2002-02-06 Wed
fpga net pub
After getting GRIM up and running, I did a lot of work hooking it up to differerent peripheral devices. For the Novel uses of SANs workshop I wrote a paper that descrives how to build a GRIM communication endpoint for FPGA accelerators, and how users could set up a computational pipeline for the devices with some simple forwarding tables.
Abstract
This paper explores the view that the SAN network infrastructure can be an active computational entity capable of supporting certain classes of data intensive computations effectively during communication. The performance is achieved via the use of Field Programmable Gate Arrays (FPGAs) in the network interfaces (NIs). This paper describes the programming model and the design of a prototype hardware/software implementation using commercial FPGA devices coupled with Myrinet. An active messages style of programming is used to support application-transparent, dynamic reconfiguration of the FPGA hardware to accommodate different computations over time. Performance evaluation of this implementation quantifies the overheads and sources of performance improvement.
Publications
- Novel SANs Paper Craig Ulmer, Chris Wood, and Sudhakar Yalamanchili, "Active SANs: Hardware Support for Integrating Computation and Communication". HPCA Workshop on Novel Uses of System Area Networks.
Presentation
This paper I wrote for the first Myrinet User Group meeting provides an example of how GRIM interacts with an I2O peripheral device. It also goes into the details of how the NI uses some cut-through optimizations to boost the bandwidth for sends in the system.
Abstract
Resource rich clusters are an emerging category of clusters of workstations where cluster nodes comprise of modern CPUs as well as high-performance peripheral devices such as intelligent I/O interfaces, active disks, and capture devices that directly access the network. These clusters target specific applications such as digital libraries, web servers, and multimedia kiosks. We argue that such clusters benefit from a re-examination of the design of the message layer to retain high performance communication while facilitating the interface to endpoints for a variety of devices.
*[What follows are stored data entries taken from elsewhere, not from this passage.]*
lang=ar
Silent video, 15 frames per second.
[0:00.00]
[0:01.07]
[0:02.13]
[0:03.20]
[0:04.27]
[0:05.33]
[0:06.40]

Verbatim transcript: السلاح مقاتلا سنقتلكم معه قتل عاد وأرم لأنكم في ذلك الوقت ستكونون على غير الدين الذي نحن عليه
This paper describes a message layer design which includes optimistic flow control, the use of logical channels, a push-style cut-through injection optimization, and an API supporting cluster-wide active message handler management. The goal is to support a number of diverse cluster hardware configurations where communication endpoints exist in a variety of locations within a node. The current implementation has been tested on a Myrinet cluster with communication endpoints located in the host CPUs as well as Intel i960 based I2O server cards.
Publications
- MUG Paper Craig Ulmer and Sudhakar Yalamanchil, "A Messaging Layer for Heterogeneous Endpoints in Resource-Rich Clusters", Myrinet User Group.
2000-08-01 Tue
wsn data pub
The initial three years of my PhD were funded through a NASA Graduate Student Research Program fellowship. One of the benefits of this program was that they encouraged students to come out during the summers to learn more about the problems that NASA faces. I spent my 1999 and 2000 summers in Pasadena, working in the Center for Integrated Space Microsystems. While I initially had plans to evaluate how well my GRIM software worked with one of their clusters, my center director asked if I'd be interested in trying something a little different. He told me that the recent success with the Sojourner rover had sparked a great deal of interest in deploying more in situ sensors on Mars. He challenged me to think about engineering problems NASA would face if it were to cast hundreds to thousands of wireless sensor nodes across Mars.
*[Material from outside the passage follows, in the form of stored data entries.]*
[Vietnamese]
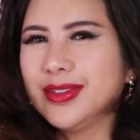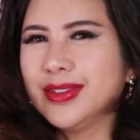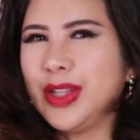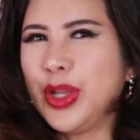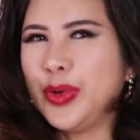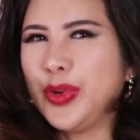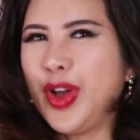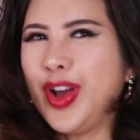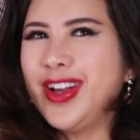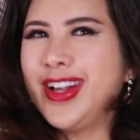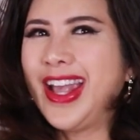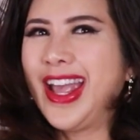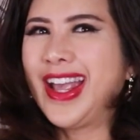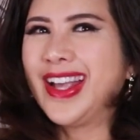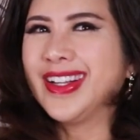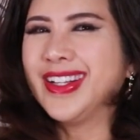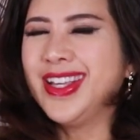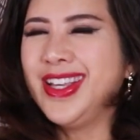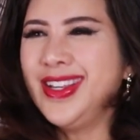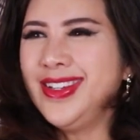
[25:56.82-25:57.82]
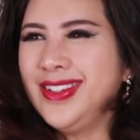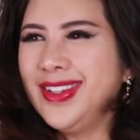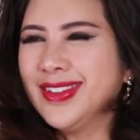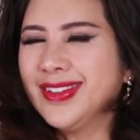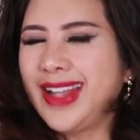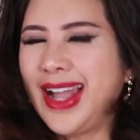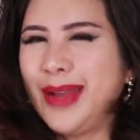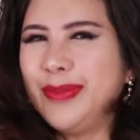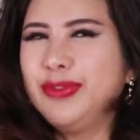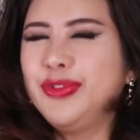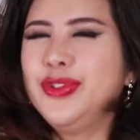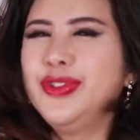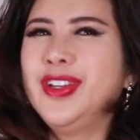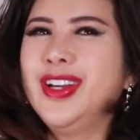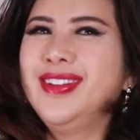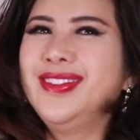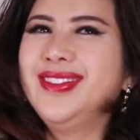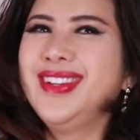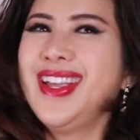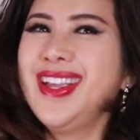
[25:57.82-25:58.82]
điều đó càng khiến cho tam phu
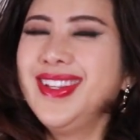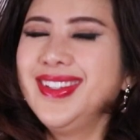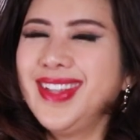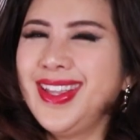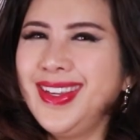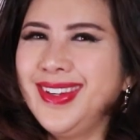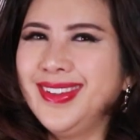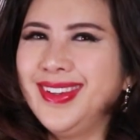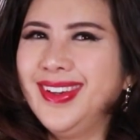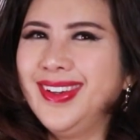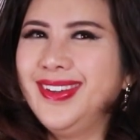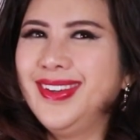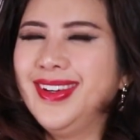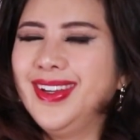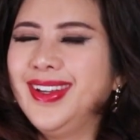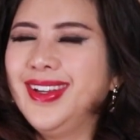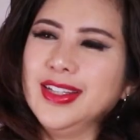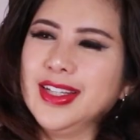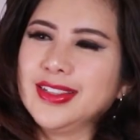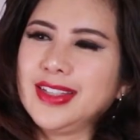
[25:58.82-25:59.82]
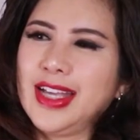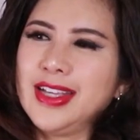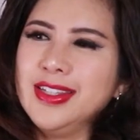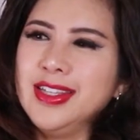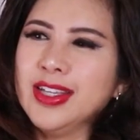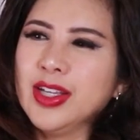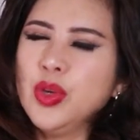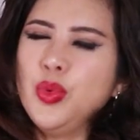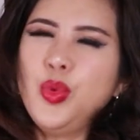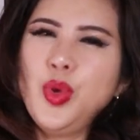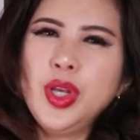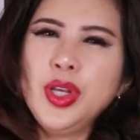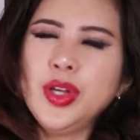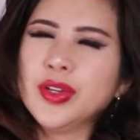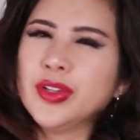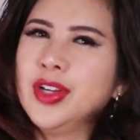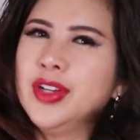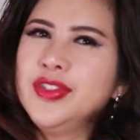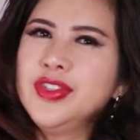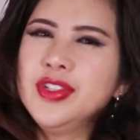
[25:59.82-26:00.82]
nhân điên tiết lên là tại vì cái quy luật
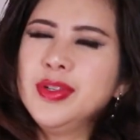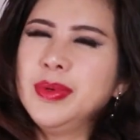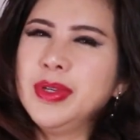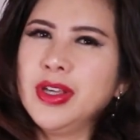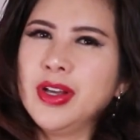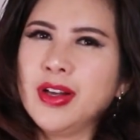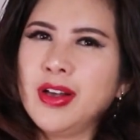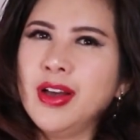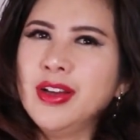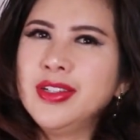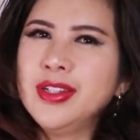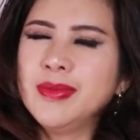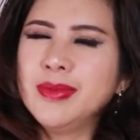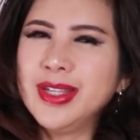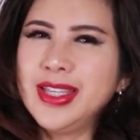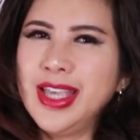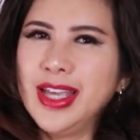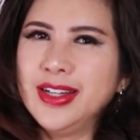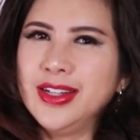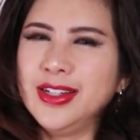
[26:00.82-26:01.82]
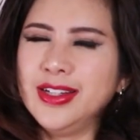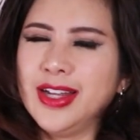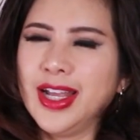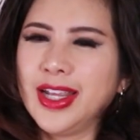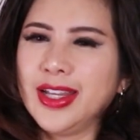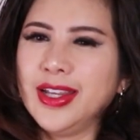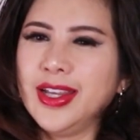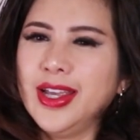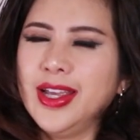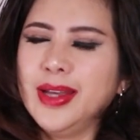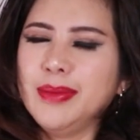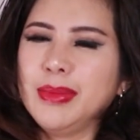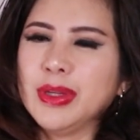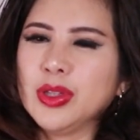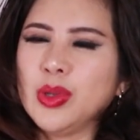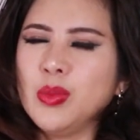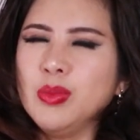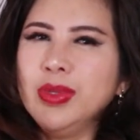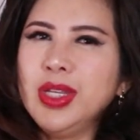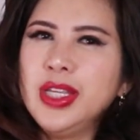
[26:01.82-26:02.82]
đó chưa bao giờ có trong cái gia đình này mà
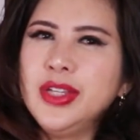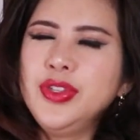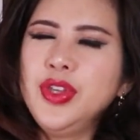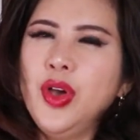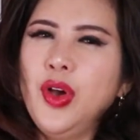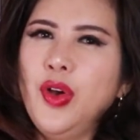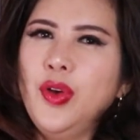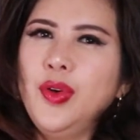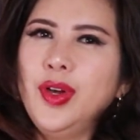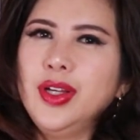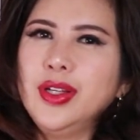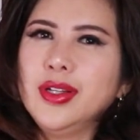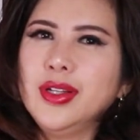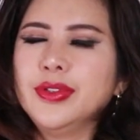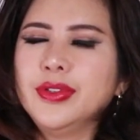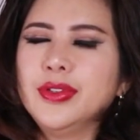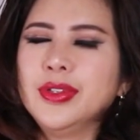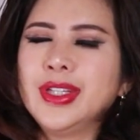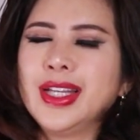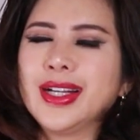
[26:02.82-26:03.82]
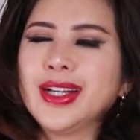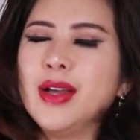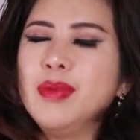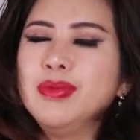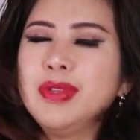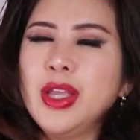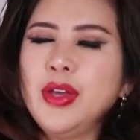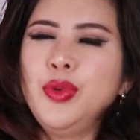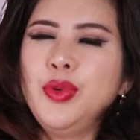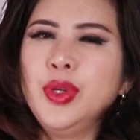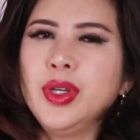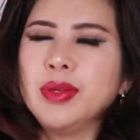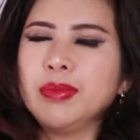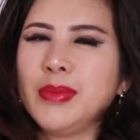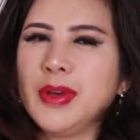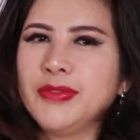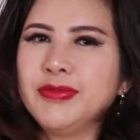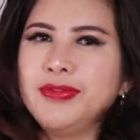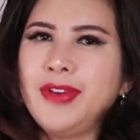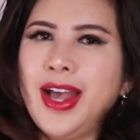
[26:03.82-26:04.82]
tụng liên vô á là không quy luật
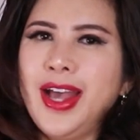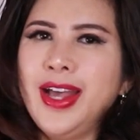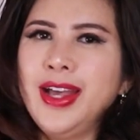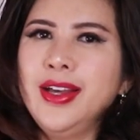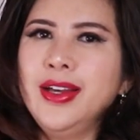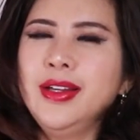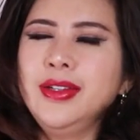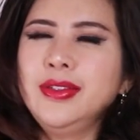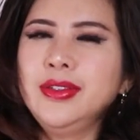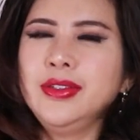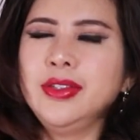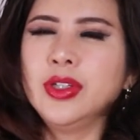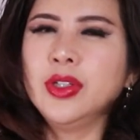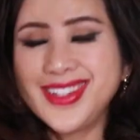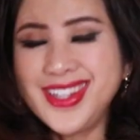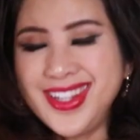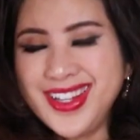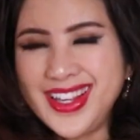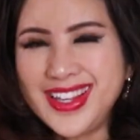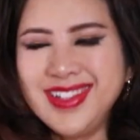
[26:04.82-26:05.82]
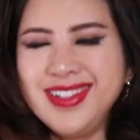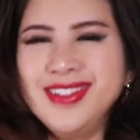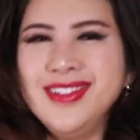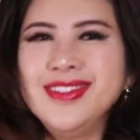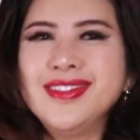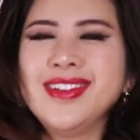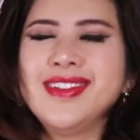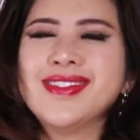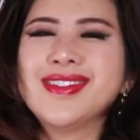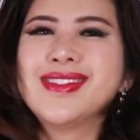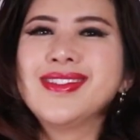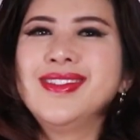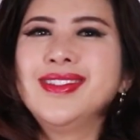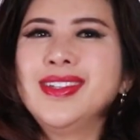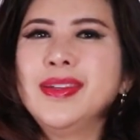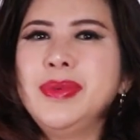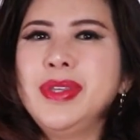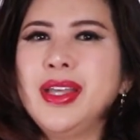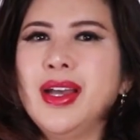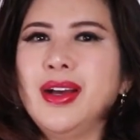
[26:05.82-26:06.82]
mà phá hết những cái kỷ cương từ xưa
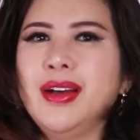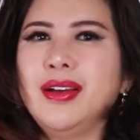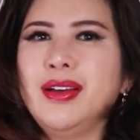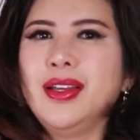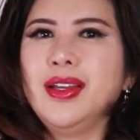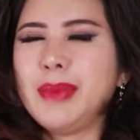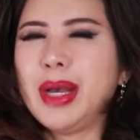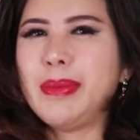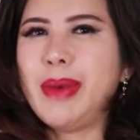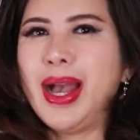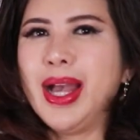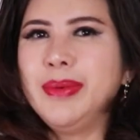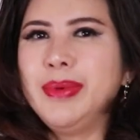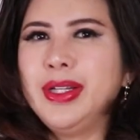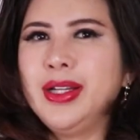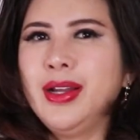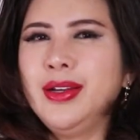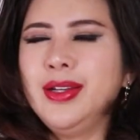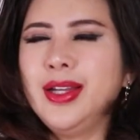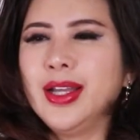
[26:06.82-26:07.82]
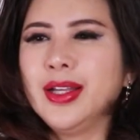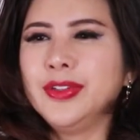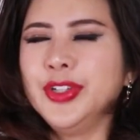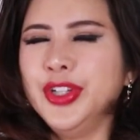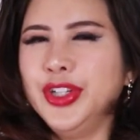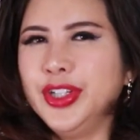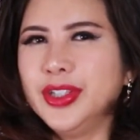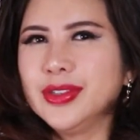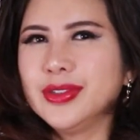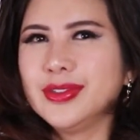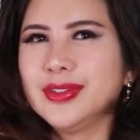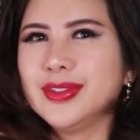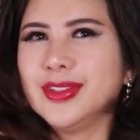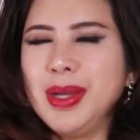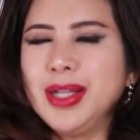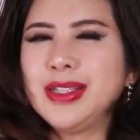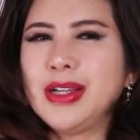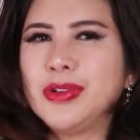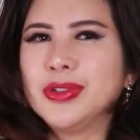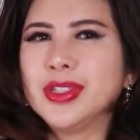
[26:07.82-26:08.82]
tới bây giờ bà ba mới nói là được
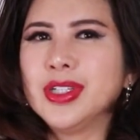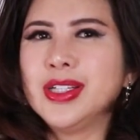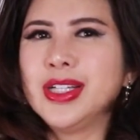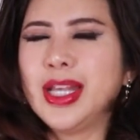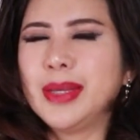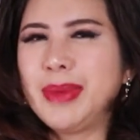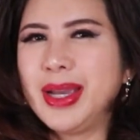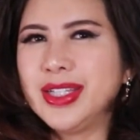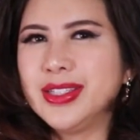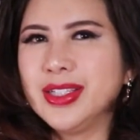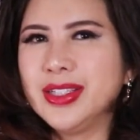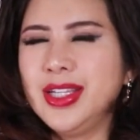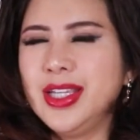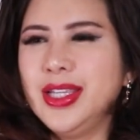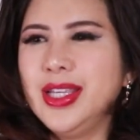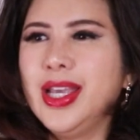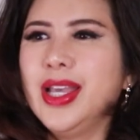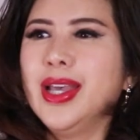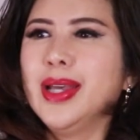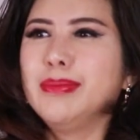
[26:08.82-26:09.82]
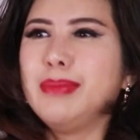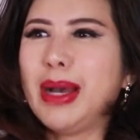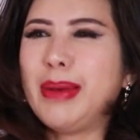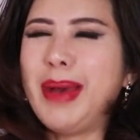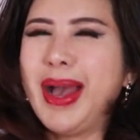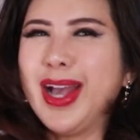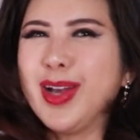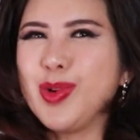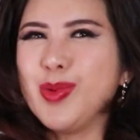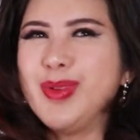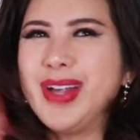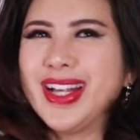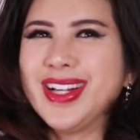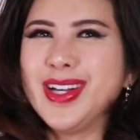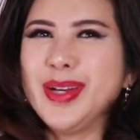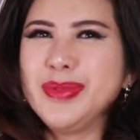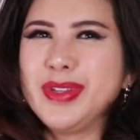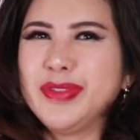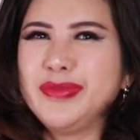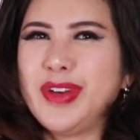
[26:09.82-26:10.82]
bắt đầu từ ngày mai trở đi bà ba cũng ăn
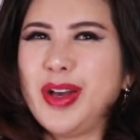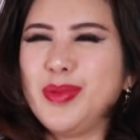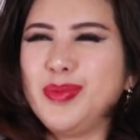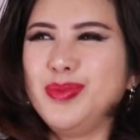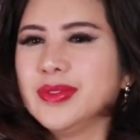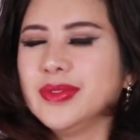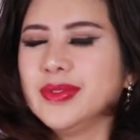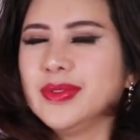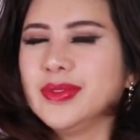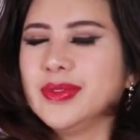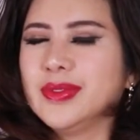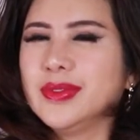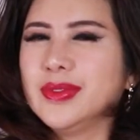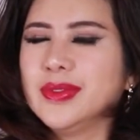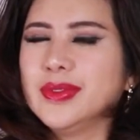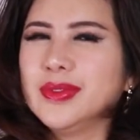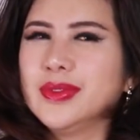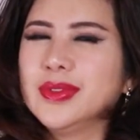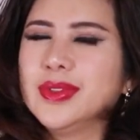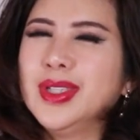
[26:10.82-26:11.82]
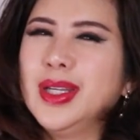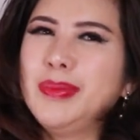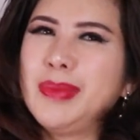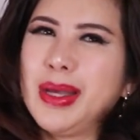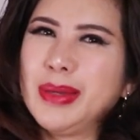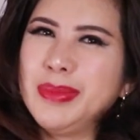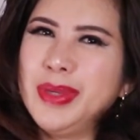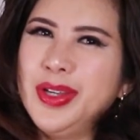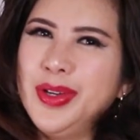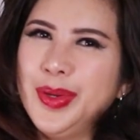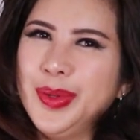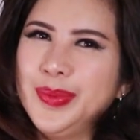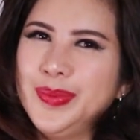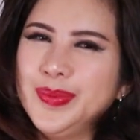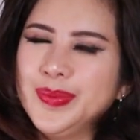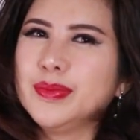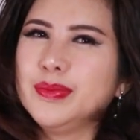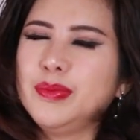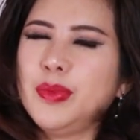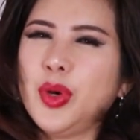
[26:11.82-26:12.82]
cơm trong phòng các bạn biết không
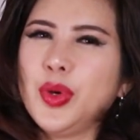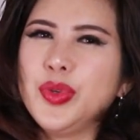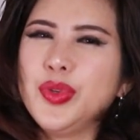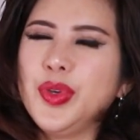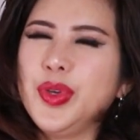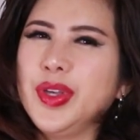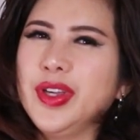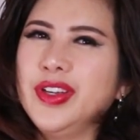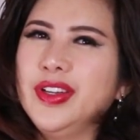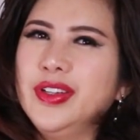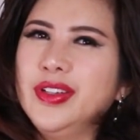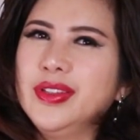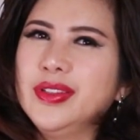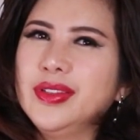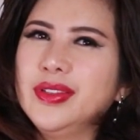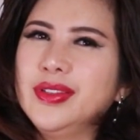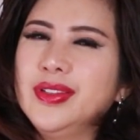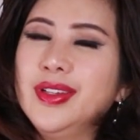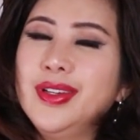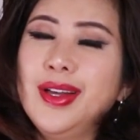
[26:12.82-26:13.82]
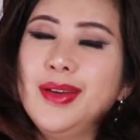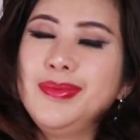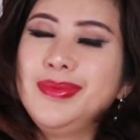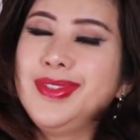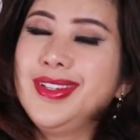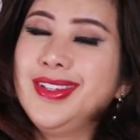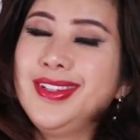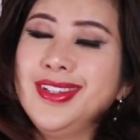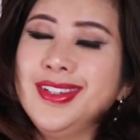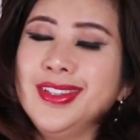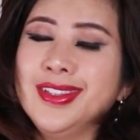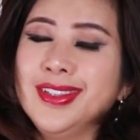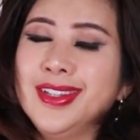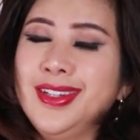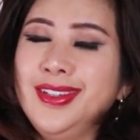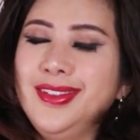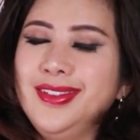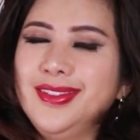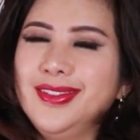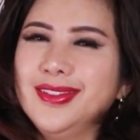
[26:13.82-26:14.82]
mọi chuyện á nó không như người
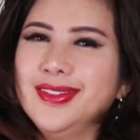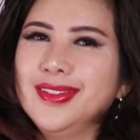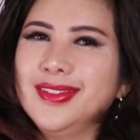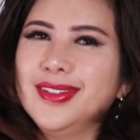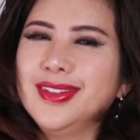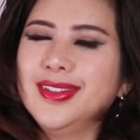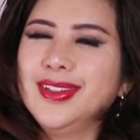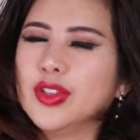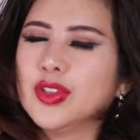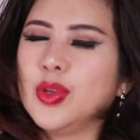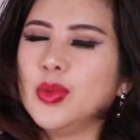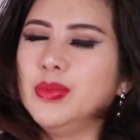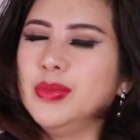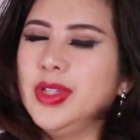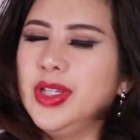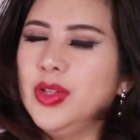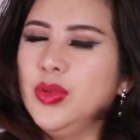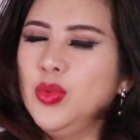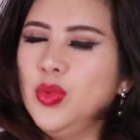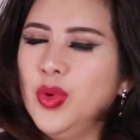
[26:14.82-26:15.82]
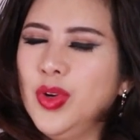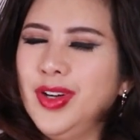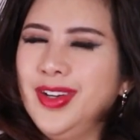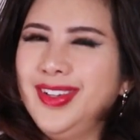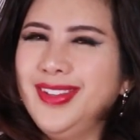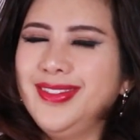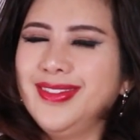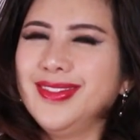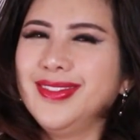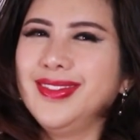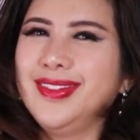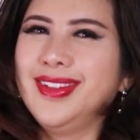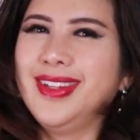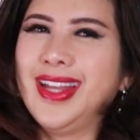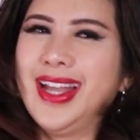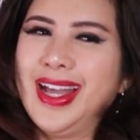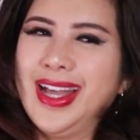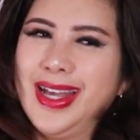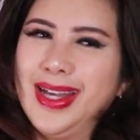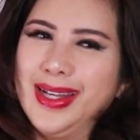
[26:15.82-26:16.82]
tính tụng liên quên
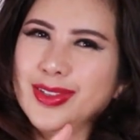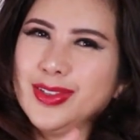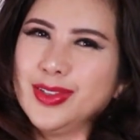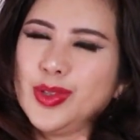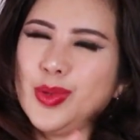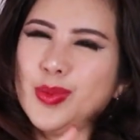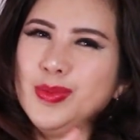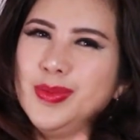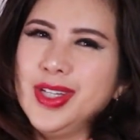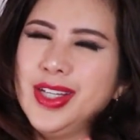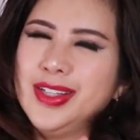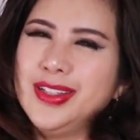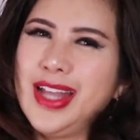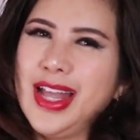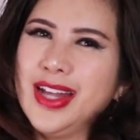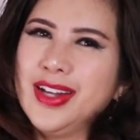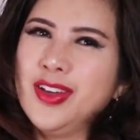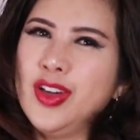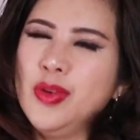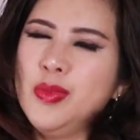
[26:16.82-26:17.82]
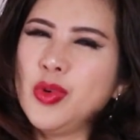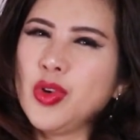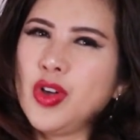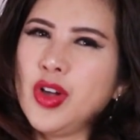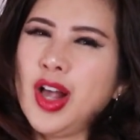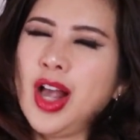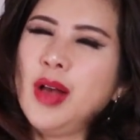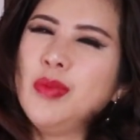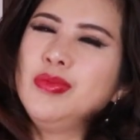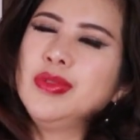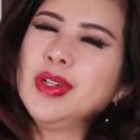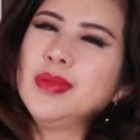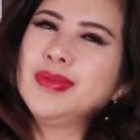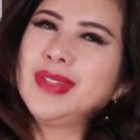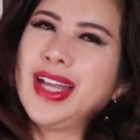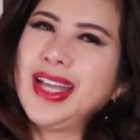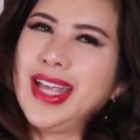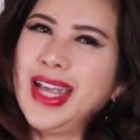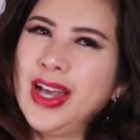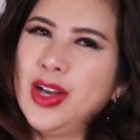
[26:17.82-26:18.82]
là tụng liên đang có một con ong trong
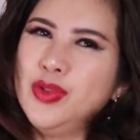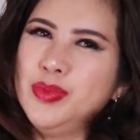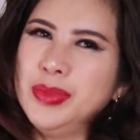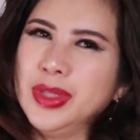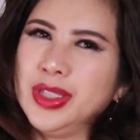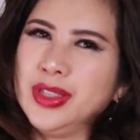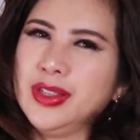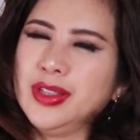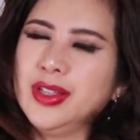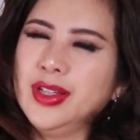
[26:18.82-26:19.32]
tay áo mình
It was very different than the PhD topic I had been studying, but it was too interesting to pass up. I dove into the papers to learn what people had been doing with wireless sensor networks on Earth. As a networking person, the part that interested me the most was figuring out how a collection of low power, low performance sensor nodes would boot up, establish a routable network, and then collect meaningful information over a geographic region. There were many examples to draw from on Earth, including battlefield sensors, buoy networks, and arctic tumbleweed sensors. My director introduced me to people from all over the lab to learn more about how NASA builds resilient embedded systems that are designed to survive being dropped out of the atmosphere into an environment with harsh thermal constraints.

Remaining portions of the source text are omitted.